EXERCISE: An exact copy of the listing below is the answer, with the pictures removed.

[[ THE DATA, beginning ]]

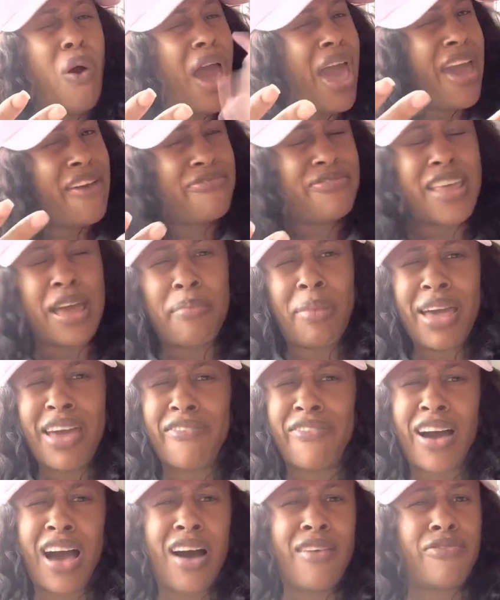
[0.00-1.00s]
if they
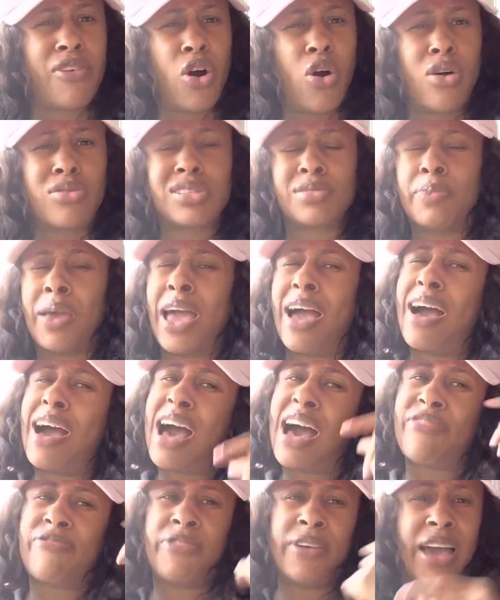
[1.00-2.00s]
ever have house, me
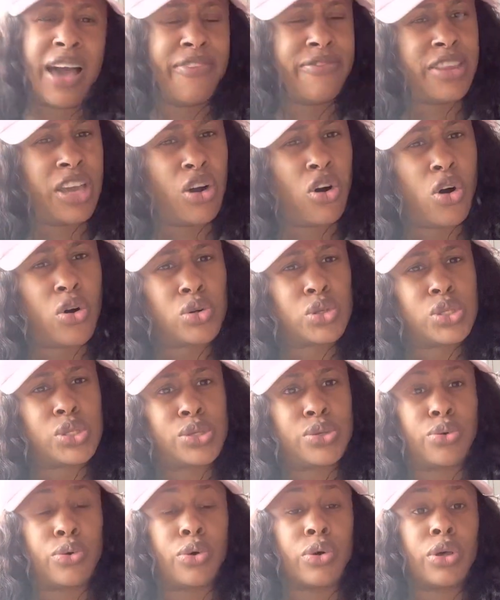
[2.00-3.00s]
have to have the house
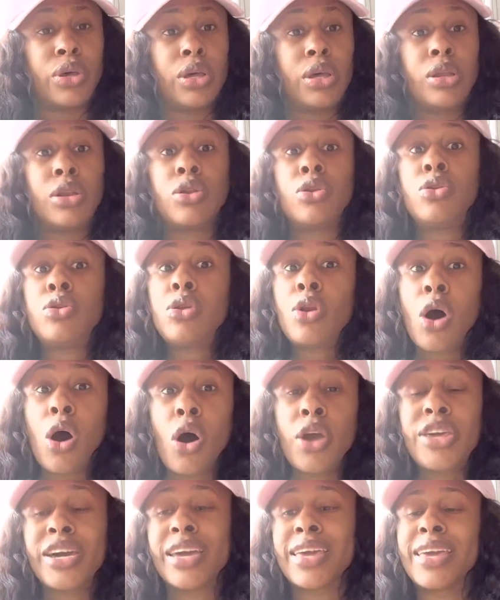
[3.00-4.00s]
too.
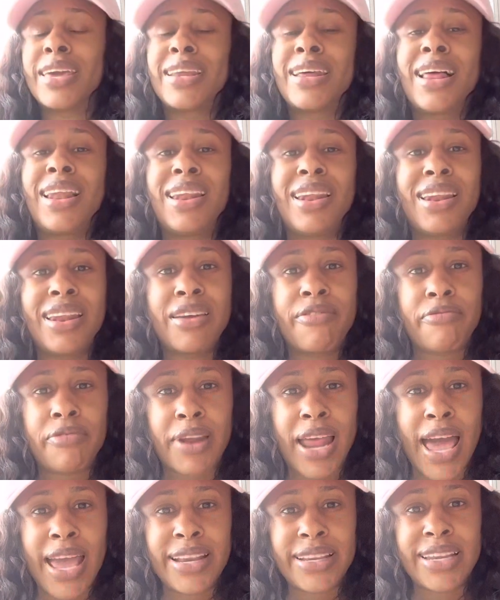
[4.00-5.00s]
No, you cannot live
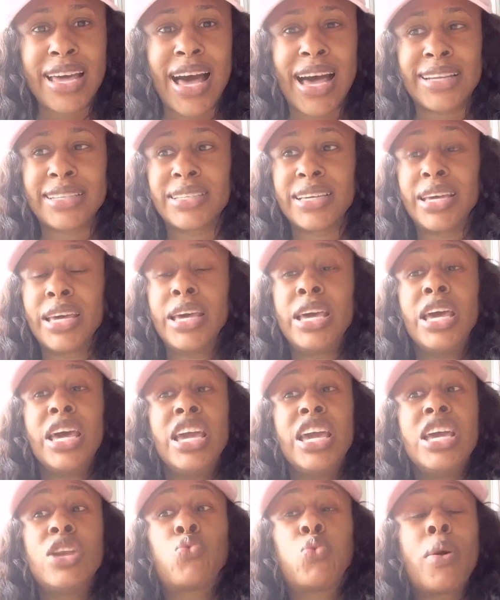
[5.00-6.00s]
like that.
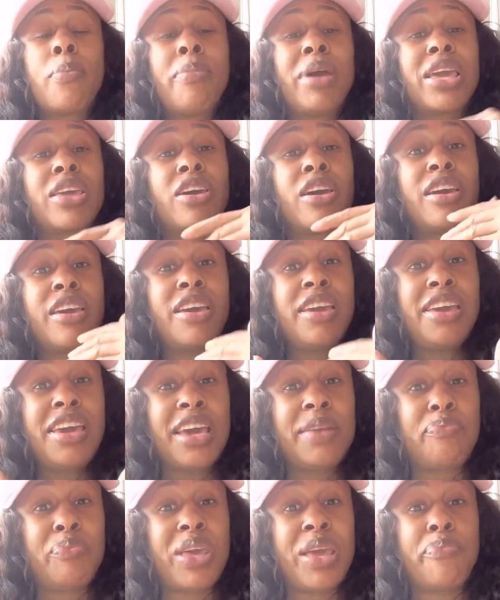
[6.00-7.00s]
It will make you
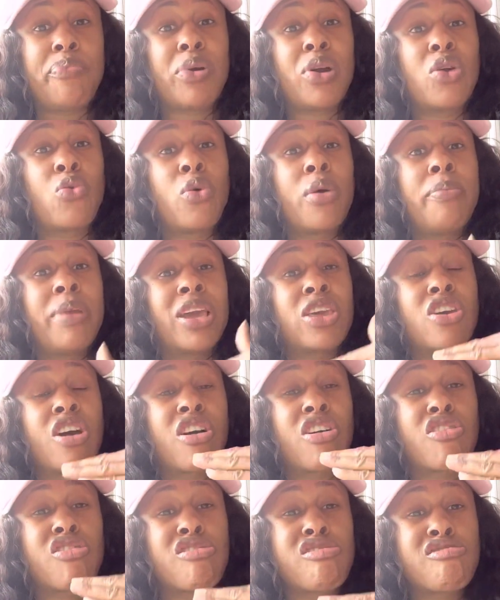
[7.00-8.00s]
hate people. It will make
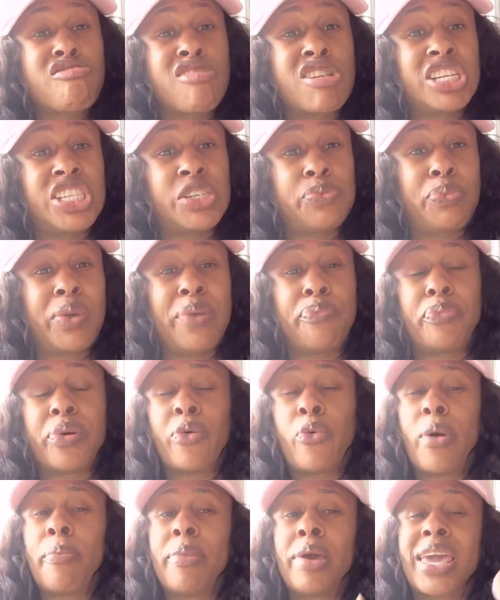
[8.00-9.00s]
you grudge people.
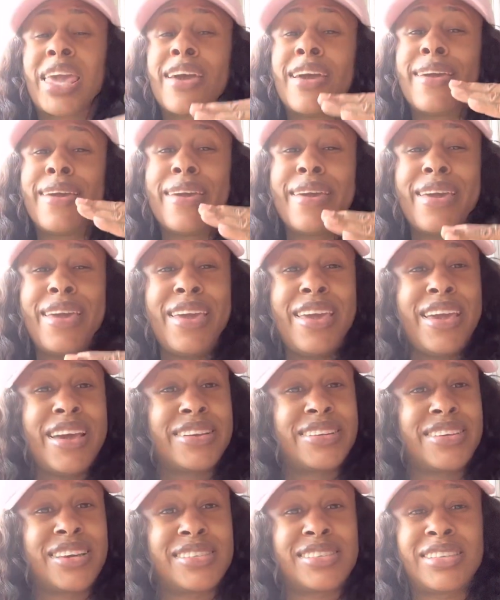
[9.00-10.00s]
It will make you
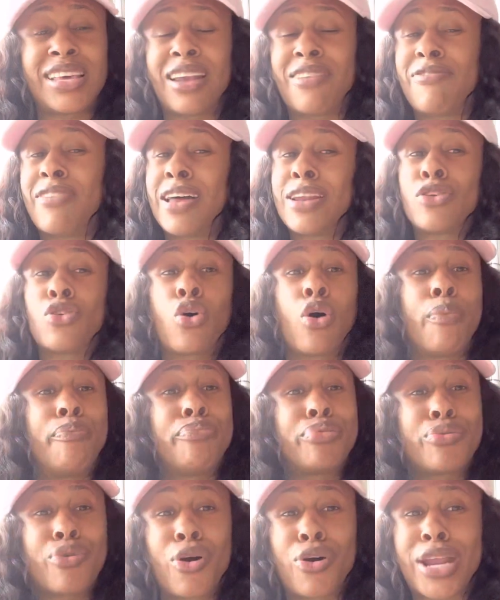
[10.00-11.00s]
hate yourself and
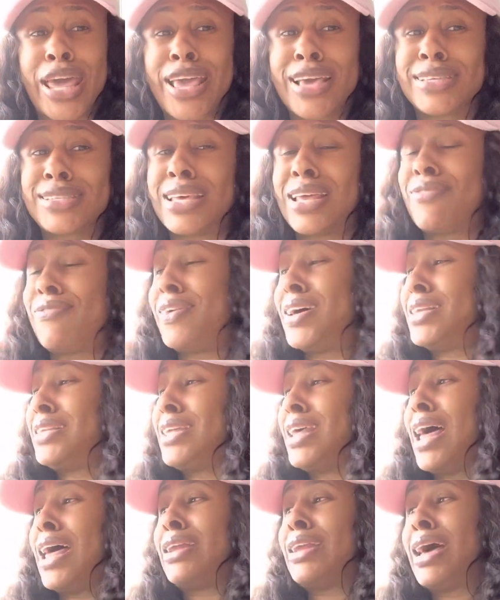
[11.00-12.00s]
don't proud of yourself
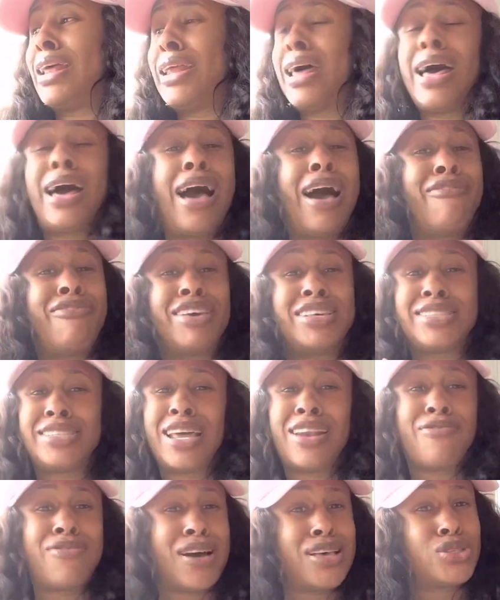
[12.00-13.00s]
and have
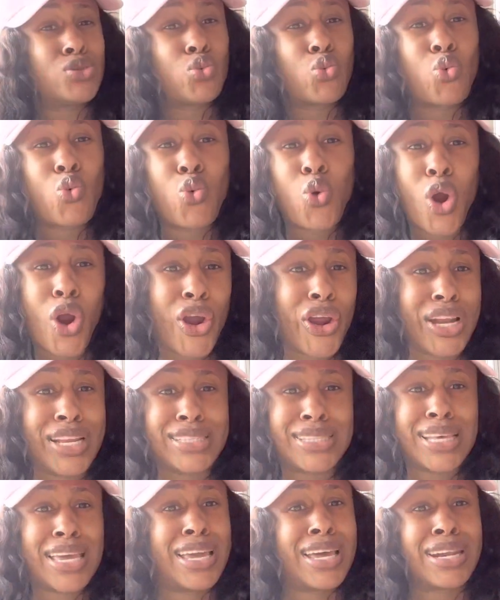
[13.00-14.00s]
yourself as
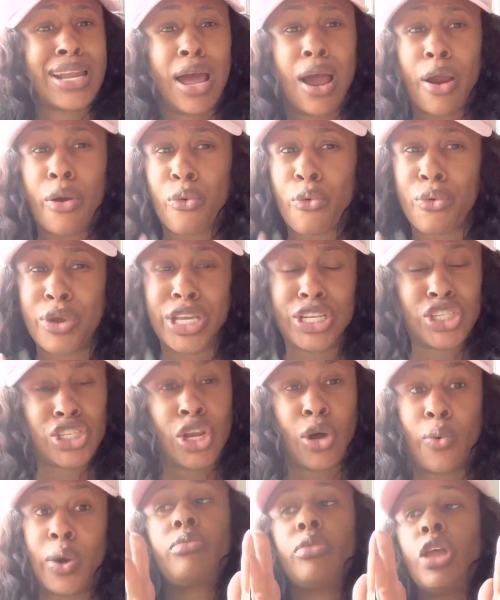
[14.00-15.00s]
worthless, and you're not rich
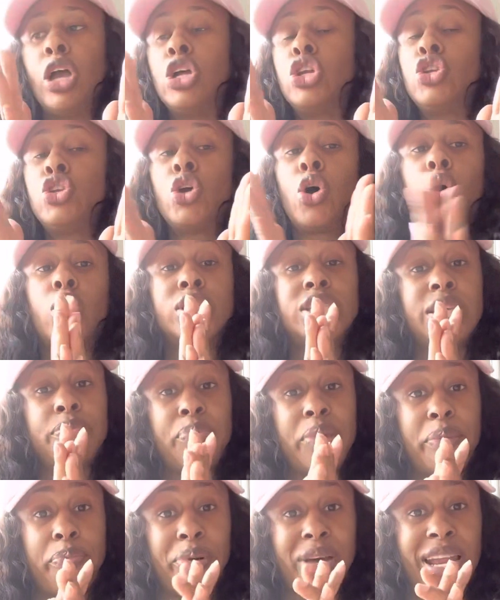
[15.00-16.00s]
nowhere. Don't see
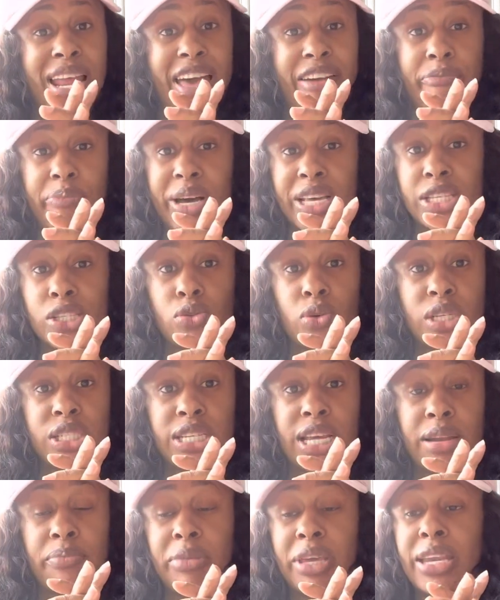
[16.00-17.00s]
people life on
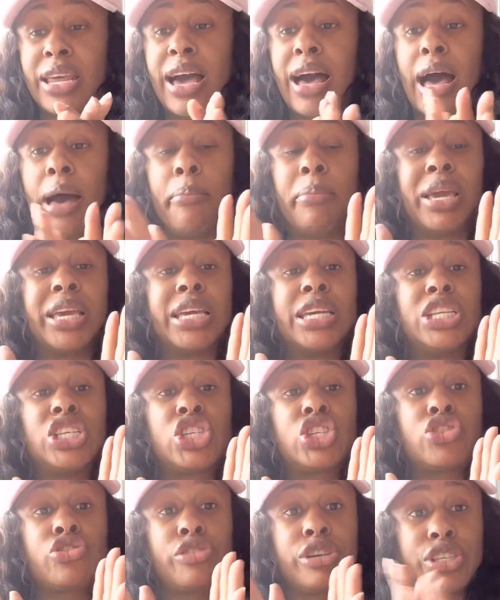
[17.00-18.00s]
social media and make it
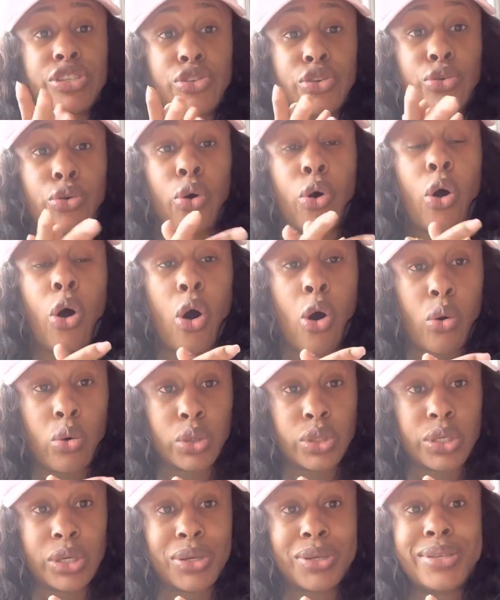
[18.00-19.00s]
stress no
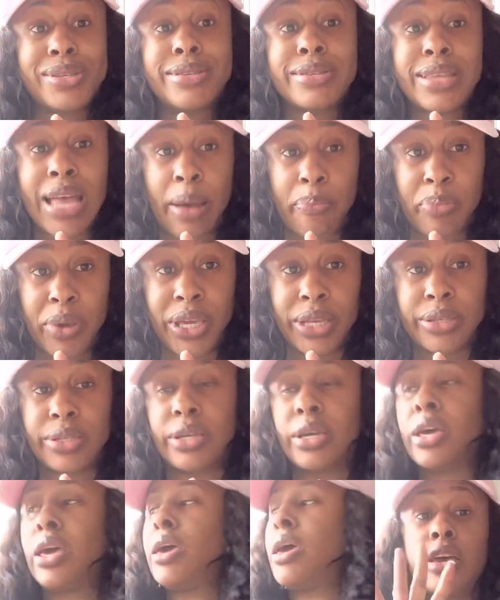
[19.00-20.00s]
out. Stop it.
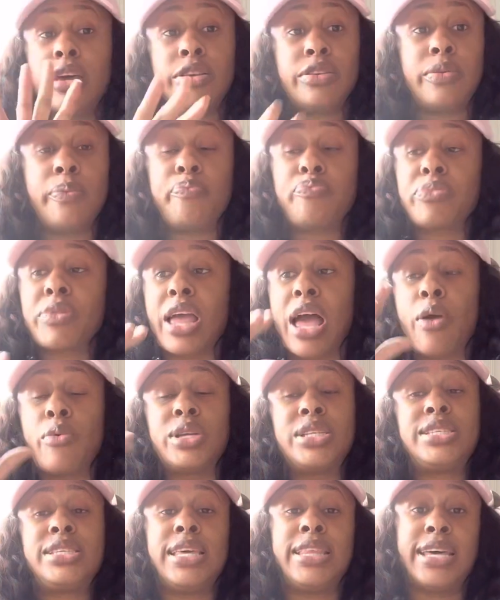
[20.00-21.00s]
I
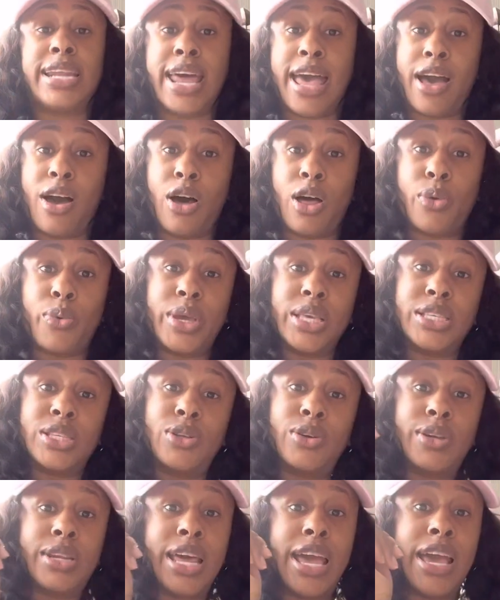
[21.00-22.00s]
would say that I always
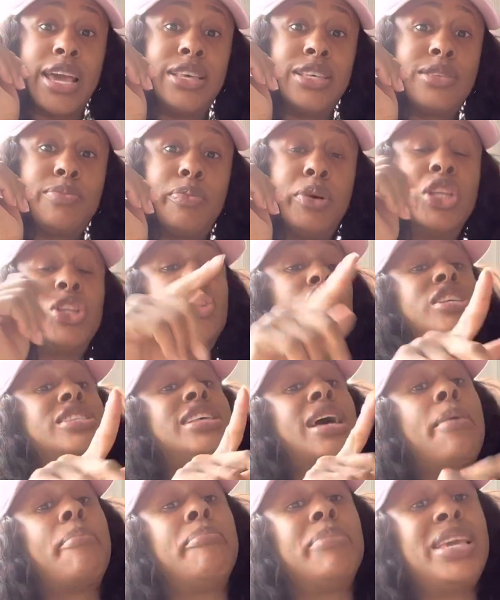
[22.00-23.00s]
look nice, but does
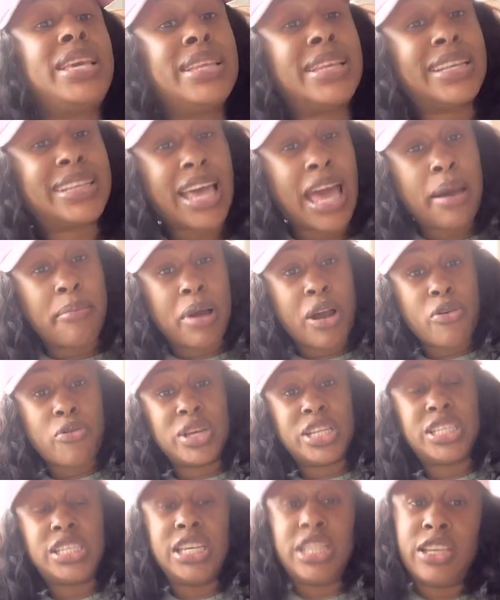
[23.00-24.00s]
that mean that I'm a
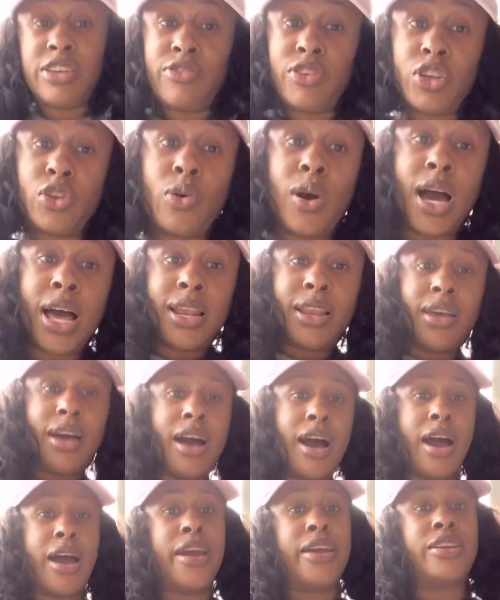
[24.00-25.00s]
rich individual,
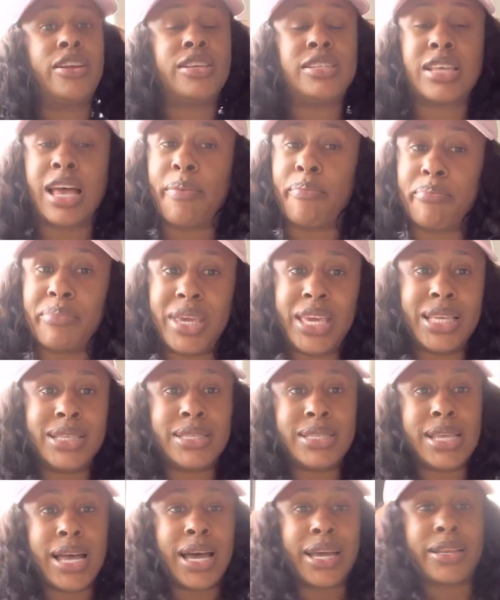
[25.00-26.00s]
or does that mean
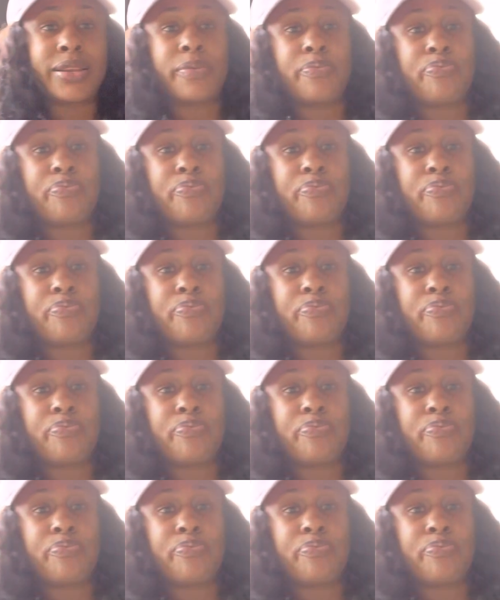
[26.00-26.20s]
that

[[ THE DATA, end ]]

TASK OUTPUT:
[0.00-1.00s]
if they
[1.00-2.00s]
ever have house, me
[2.00-3.00s]
have to have the house
[3.00-4.00s]
too.
[4.00-5.00s]
No, you cannot live
[5.00-6.00s]
like that.
[6.00-7.00s]
It will make you
[7.00-8.00s]
hate people. It will make
[8.00-9.00s]
you grudge people.
[9.00-10.00s]
It will make you
[10.00-11.00s]
hate yourself and
[11.00-12.00s]
don't proud of yourself
[12.00-13.00s]
and have
[13.00-14.00s]
yourself as
[14.00-15.00s]
worthless, and you're not rich
[15.00-16.00s]
nowhere. Don't see
[16.00-17.00s]
people life on
[17.00-18.00s]
social media and make it
[18.00-19.00s]
stress no
[19.00-20.00s]
out. Stop it.
[20.00-21.00s]
I
[21.00-22.00s]
would say that I always
[22.00-23.00s]
look nice, but does
[23.00-24.00s]
that mean that I'm a
[24.00-25.00s]
rich individual,
[25.00-26.00s]
or does that mean
[26.00-26.20s]
that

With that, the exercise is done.